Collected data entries
......

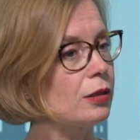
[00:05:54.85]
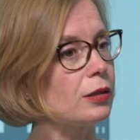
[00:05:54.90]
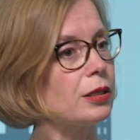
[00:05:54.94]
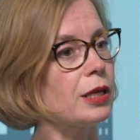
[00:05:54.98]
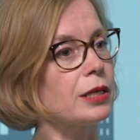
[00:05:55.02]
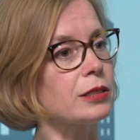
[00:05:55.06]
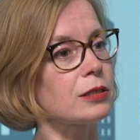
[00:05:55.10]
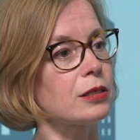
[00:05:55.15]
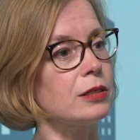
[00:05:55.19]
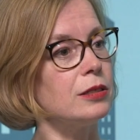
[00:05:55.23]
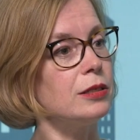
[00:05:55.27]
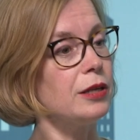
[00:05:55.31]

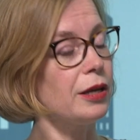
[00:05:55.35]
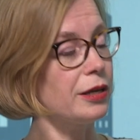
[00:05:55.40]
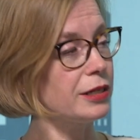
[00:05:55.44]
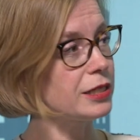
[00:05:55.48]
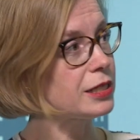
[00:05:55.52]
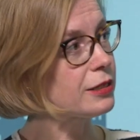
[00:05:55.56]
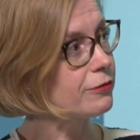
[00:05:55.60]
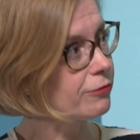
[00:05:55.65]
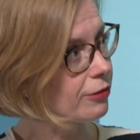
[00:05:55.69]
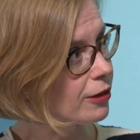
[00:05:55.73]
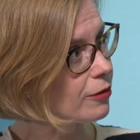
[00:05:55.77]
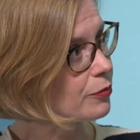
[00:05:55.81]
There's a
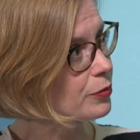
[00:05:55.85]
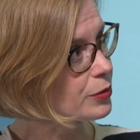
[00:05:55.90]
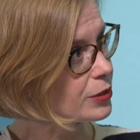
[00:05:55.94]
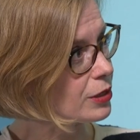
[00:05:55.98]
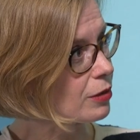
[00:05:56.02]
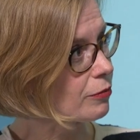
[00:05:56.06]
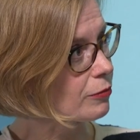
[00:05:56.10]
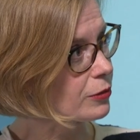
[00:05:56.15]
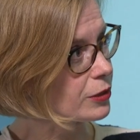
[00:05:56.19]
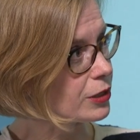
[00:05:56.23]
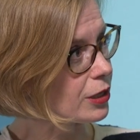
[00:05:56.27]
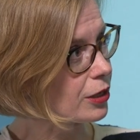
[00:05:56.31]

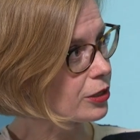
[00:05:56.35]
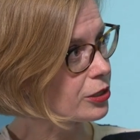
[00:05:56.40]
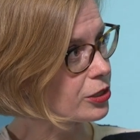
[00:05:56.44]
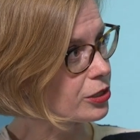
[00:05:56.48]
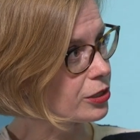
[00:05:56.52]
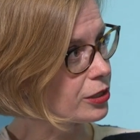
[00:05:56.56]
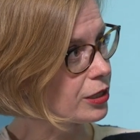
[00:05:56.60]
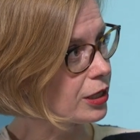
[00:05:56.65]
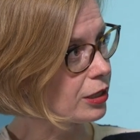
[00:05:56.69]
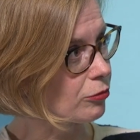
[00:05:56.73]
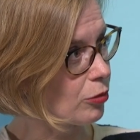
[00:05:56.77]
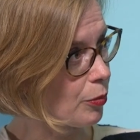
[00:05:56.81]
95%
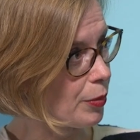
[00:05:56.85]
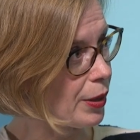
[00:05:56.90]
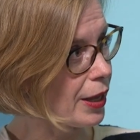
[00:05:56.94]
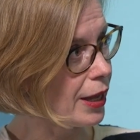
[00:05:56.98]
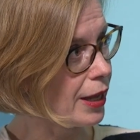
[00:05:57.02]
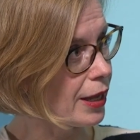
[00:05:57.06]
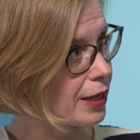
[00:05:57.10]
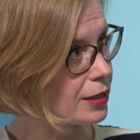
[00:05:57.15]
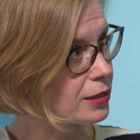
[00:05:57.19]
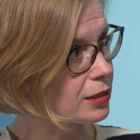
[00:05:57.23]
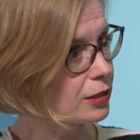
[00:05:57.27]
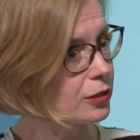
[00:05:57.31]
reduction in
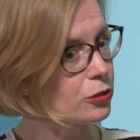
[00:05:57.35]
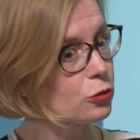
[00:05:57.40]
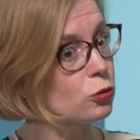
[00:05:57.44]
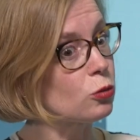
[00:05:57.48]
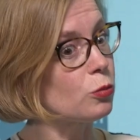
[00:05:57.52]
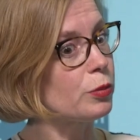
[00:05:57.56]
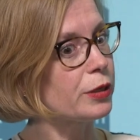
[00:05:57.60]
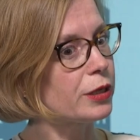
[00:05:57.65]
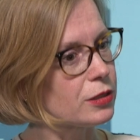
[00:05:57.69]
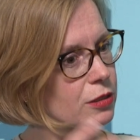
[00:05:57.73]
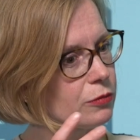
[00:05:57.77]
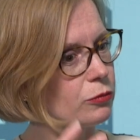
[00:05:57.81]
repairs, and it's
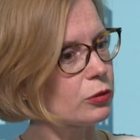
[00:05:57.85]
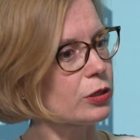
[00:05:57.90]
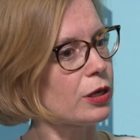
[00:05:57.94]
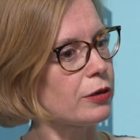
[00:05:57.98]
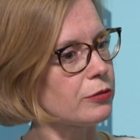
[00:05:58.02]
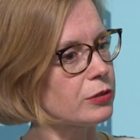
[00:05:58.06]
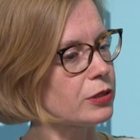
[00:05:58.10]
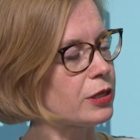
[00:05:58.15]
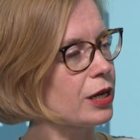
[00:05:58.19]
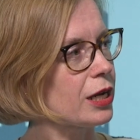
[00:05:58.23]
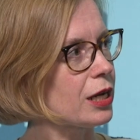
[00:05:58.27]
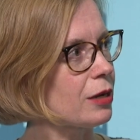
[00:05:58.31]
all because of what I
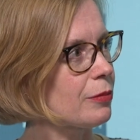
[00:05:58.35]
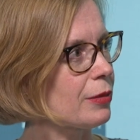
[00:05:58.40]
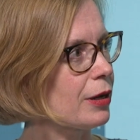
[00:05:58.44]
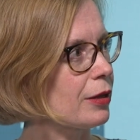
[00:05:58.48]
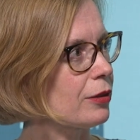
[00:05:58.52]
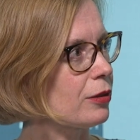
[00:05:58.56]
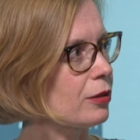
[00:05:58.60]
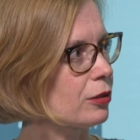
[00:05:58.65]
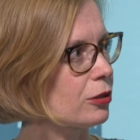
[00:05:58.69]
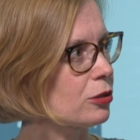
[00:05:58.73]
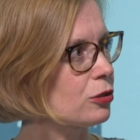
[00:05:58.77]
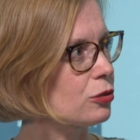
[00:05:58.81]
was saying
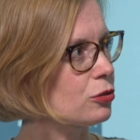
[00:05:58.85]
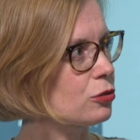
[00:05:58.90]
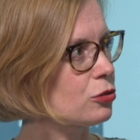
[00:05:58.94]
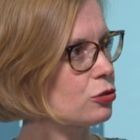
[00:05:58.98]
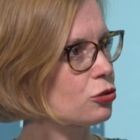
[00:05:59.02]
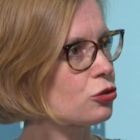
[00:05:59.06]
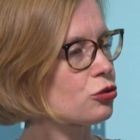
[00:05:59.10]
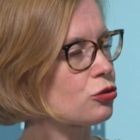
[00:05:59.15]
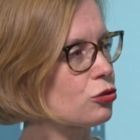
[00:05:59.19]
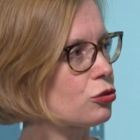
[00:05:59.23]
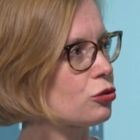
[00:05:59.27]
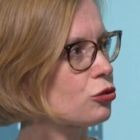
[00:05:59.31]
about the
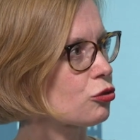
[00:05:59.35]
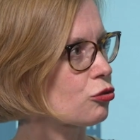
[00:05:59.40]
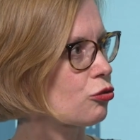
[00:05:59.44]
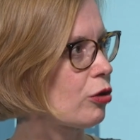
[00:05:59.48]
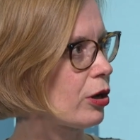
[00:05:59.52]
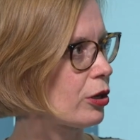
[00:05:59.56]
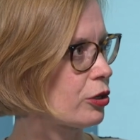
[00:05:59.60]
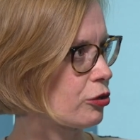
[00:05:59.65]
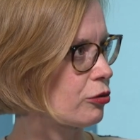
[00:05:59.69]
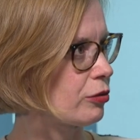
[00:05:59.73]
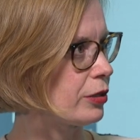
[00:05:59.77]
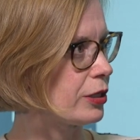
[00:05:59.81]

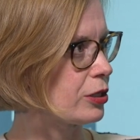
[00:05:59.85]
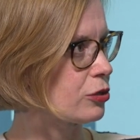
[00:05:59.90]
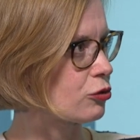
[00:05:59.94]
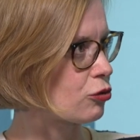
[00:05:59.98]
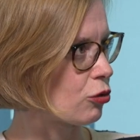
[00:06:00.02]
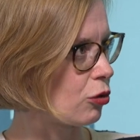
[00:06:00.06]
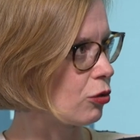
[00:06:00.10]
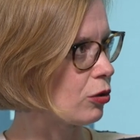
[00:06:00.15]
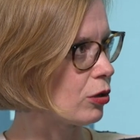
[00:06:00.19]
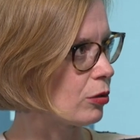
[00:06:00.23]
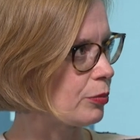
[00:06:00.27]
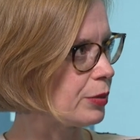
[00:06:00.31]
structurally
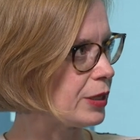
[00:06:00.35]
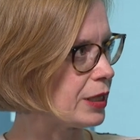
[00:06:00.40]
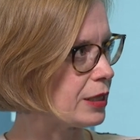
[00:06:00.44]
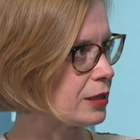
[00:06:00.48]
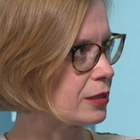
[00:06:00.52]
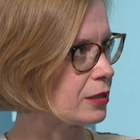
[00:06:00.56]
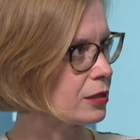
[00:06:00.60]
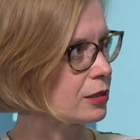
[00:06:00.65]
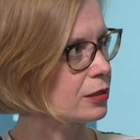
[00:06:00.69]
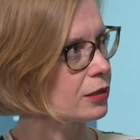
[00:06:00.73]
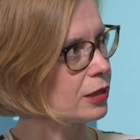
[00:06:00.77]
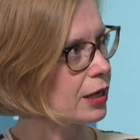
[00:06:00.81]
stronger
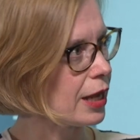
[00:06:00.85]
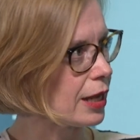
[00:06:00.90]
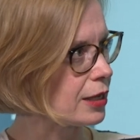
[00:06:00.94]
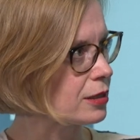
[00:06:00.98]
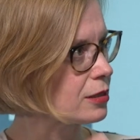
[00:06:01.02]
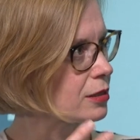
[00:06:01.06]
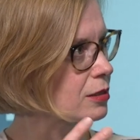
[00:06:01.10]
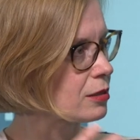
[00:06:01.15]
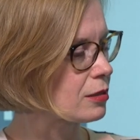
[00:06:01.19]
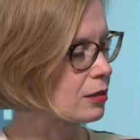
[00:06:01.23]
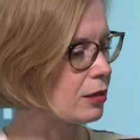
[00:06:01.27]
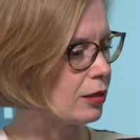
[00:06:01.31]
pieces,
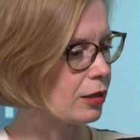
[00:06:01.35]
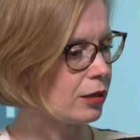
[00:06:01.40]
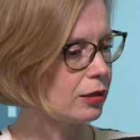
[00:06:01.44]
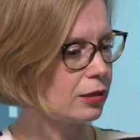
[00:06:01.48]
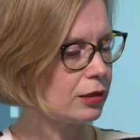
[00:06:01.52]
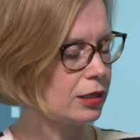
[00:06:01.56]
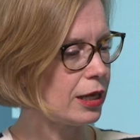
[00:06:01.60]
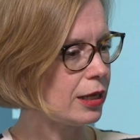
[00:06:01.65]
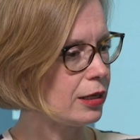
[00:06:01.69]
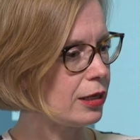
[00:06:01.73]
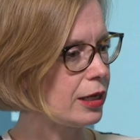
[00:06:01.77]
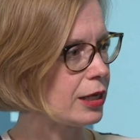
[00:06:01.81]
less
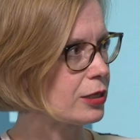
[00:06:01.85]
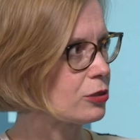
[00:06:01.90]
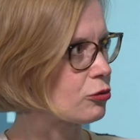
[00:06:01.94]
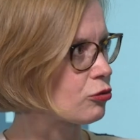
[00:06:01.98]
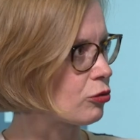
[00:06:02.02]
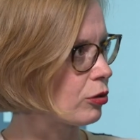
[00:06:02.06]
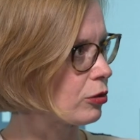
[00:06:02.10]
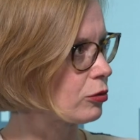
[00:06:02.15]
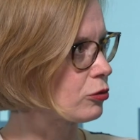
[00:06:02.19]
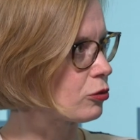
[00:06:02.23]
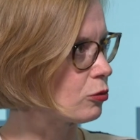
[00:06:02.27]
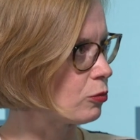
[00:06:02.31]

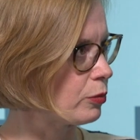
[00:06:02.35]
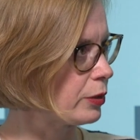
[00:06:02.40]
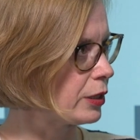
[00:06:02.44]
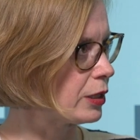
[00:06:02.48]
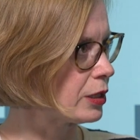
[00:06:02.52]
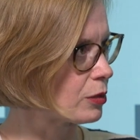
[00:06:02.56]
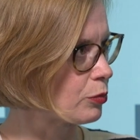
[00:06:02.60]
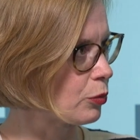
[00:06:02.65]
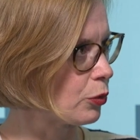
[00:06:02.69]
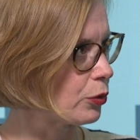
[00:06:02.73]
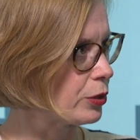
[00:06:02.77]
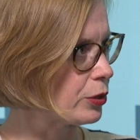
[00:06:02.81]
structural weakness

......

Work task
If a record contains a picture, drop the picture and repeat the rest exactly.

Answer to this task
[00:05:54.85]
[00:05:54.90]
[00:05:54.94]
[00:05:54.98]
[00:05:55.02]
[00:05:55.06]
[00:05:55.10]
[00:05:55.15]
[00:05:55.19]
[00:05:55.23]
[00:05:55.27]
[00:05:55.31]

[00:05:55.35]
[00:05:55.40]
[00:05:55.44]
[00:05:55.48]
[00:05:55.52]
[00:05:55.56]
[00:05:55.60]
[00:05:55.65]
[00:05:55.69]
[00:05:55.73]
[00:05:55.77]
[00:05:55.81]
There's a
[00:05:55.85]
[00:05:55.90]
[00:05:55.94]
[00:05:55.98]
[00:05:56.02]
[00:05:56.06]
[00:05:56.10]
[00:05:56.15]
[00:05:56.19]
[00:05:56.23]
[00:05:56.27]
[00:05:56.31]

[00:05:56.35]
[00:05:56.40]
[00:05:56.44]
[00:05:56.48]
[00:05:56.52]
[00:05:56.56]
[00:05:56.60]
[00:05:56.65]
[00:05:56.69]
[00:05:56.73]
[00:05:56.77]
[00:05:56.81]
95%
[00:05:56.85]
[00:05:56.90]
[00:05:56.94]
[00:05:56.98]
[00:05:57.02]
[00:05:57.06]
[00:05:57.10]
[00:05:57.15]
[00:05:57.19]
[00:05:57.23]
[00:05:57.27]
[00:05:57.31]
reduction in
[00:05:57.35]
[00:05:57.40]
[00:05:57.44]
[00:05:57.48]
[00:05:57.52]
[00:05:57.56]
[00:05:57.60]
[00:05:57.65]
[00:05:57.69]
[00:05:57.73]
[00:05:57.77]
[00:05:57.81]
repairs, and it's
[00:05:57.85]
[00:05:57.90]
[00:05:57.94]
[00:05:57.98]
[00:05:58.02]
[00:05:58.06]
[00:05:58.10]
[00:05:58.15]
[00:05:58.19]
[00:05:58.23]
[00:05:58.27]
[00:05:58.31]
all because of what I
[00:05:58.35]
[00:05:58.40]
[00:05:58.44]
[00:05:58.48]
[00:05:58.52]
[00:05:58.56]
[00:05:58.60]
[00:05:58.65]
[00:05:58.69]
[00:05:58.73]
[00:05:58.77]
[00:05:58.81]
was saying
[00:05:58.85]
[00:05:58.90]
[00:05:58.94]
[00:05:58.98]
[00:05:59.02]
[00:05:59.06]
[00:05:59.10]
[00:05:59.15]
[00:05:59.19]
[00:05:59.23]
[00:05:59.27]
[00:05:59.31]
about the
[00:05:59.35]
[00:05:59.40]
[00:05:59.44]
[00:05:59.48]
[00:05:59.52]
[00:05:59.56]
[00:05:59.60]
[00:05:59.65]
[00:05:59.69]
[00:05:59.73]
[00:05:59.77]
[00:05:59.81]

[00:05:59.85]
[00:05:59.90]
[00:05:59.94]
[00:05:59.98]
[00:06:00.02]
[00:06:00.06]
[00:06:00.10]
[00:06:00.15]
[00:06:00.19]
[00:06:00.23]
[00:06:00.27]
[00:06:00.31]
structurally
[00:06:00.35]
[00:06:00.40]
[00:06:00.44]
[00:06:00.48]
[00:06:00.52]
[00:06:00.56]
[00:06:00.60]
[00:06:00.65]
[00:06:00.69]
[00:06:00.73]
[00:06:00.77]
[00:06:00.81]
stronger
[00:06:00.85]
[00:06:00.90]
[00:06:00.94]
[00:06:00.98]
[00:06:01.02]
[00:06:01.06]
[00:06:01.10]
[00:06:01.15]
[00:06:01.19]
[00:06:01.23]
[00:06:01.27]
[00:06:01.31]
pieces,
[00:06:01.35]
[00:06:01.40]
[00:06:01.44]
[00:06:01.48]
[00:06:01.52]
[00:06:01.56]
[00:06:01.60]
[00:06:01.65]
[00:06:01.69]
[00:06:01.73]
[00:06:01.77]
[00:06:01.81]
less
[00:06:01.85]
[00:06:01.90]
[00:06:01.94]
[00:06:01.98]
[00:06:02.02]
[00:06:02.06]
[00:06:02.10]
[00:06:02.15]
[00:06:02.19]
[00:06:02.23]
[00:06:02.27]
[00:06:02.31]

[00:06:02.35]
[00:06:02.40]
[00:06:02.44]
[00:06:02.48]
[00:06:02.52]
[00:06:02.56]
[00:06:02.60]
[00:06:02.65]
[00:06:02.69]
[00:06:02.73]
[00:06:02.77]
[00:06:02.81]
structural weakness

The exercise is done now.